Source material ::

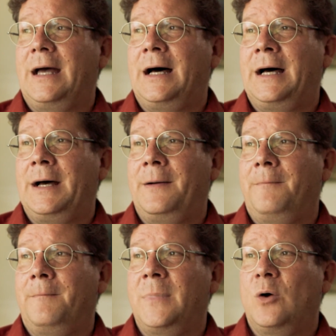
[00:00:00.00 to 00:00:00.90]

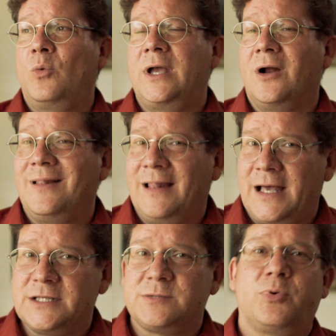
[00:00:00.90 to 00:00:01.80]
But we are
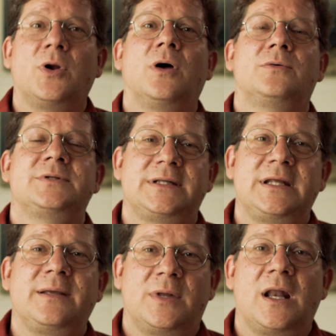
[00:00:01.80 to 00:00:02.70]
less prone to
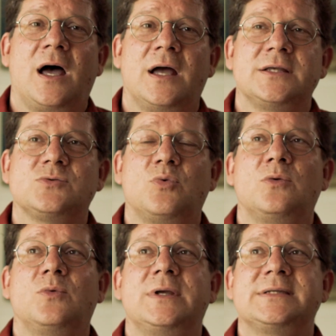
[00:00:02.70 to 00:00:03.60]
demonize
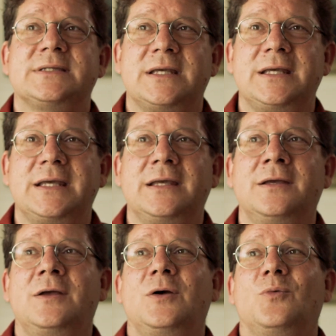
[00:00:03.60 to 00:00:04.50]
when we see
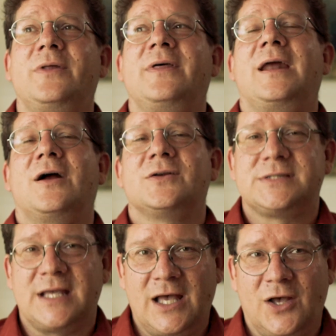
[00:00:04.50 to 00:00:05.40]
within
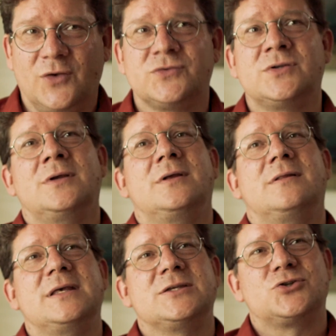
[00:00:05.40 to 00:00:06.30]
ourselves
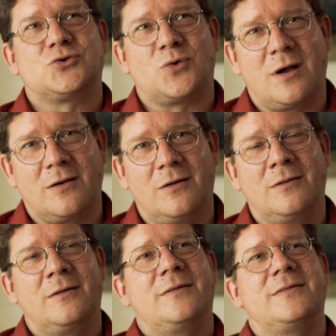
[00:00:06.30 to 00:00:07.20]
this
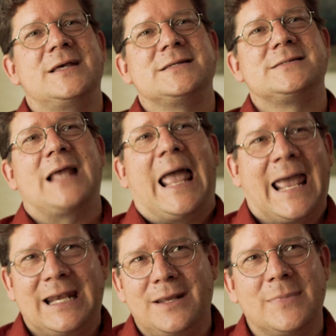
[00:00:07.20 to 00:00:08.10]
struggle, this
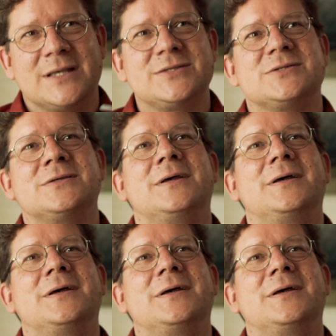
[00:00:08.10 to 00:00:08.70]
animus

Work to be completed :: Repeat the listing word for word, and skip every picture it contains.

Exercise output ::
[00:00:00.00 to 00:00:00.90]

[00:00:00.90 to 00:00:01.80]
But we are
[00:00:01.80 to 00:00:02.70]
less prone to
[00:00:02.70 to 00:00:03.60]
demonize
[00:00:03.60 to 00:00:04.50]
when we see
[00:00:04.50 to 00:00:05.40]
within
[00:00:05.40 to 00:00:06.30]
ourselves
[00:00:06.30 to 00:00:07.20]
this
[00:00:07.20 to 00:00:08.10]
struggle, this
[00:00:08.10 to 00:00:08.70]
animus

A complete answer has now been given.